WHAT NEEDS TO BE DONE
Copy all records exactly; omit pictures.

[DATA LISTING — start]

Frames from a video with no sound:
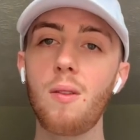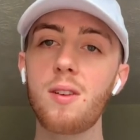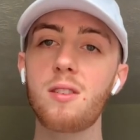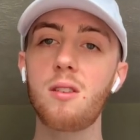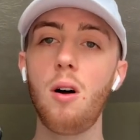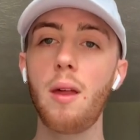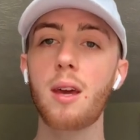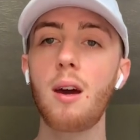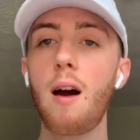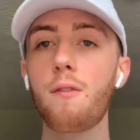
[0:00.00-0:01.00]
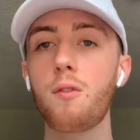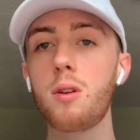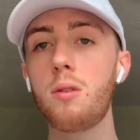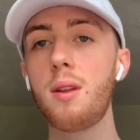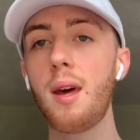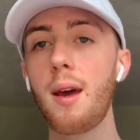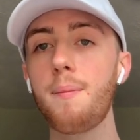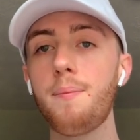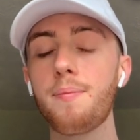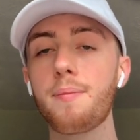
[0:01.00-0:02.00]
This is all I got for you today.
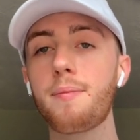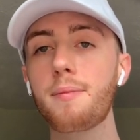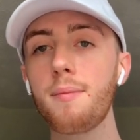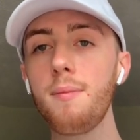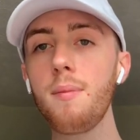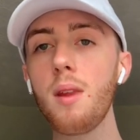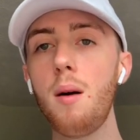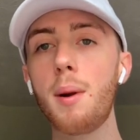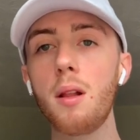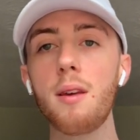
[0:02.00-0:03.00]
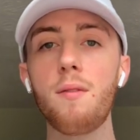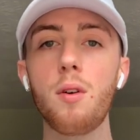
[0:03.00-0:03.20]
I'm going to leave you a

[DATA LISTING — finish]

RESULT OF THIS TASK
Frames from a video with no sound:
[0:00.00-0:01.00]
[0:01.00-0:02.00]
This is all I got for you today.
[0:02.00-0:03.00]
[0:03.00-0:03.20]
I'm going to leave you a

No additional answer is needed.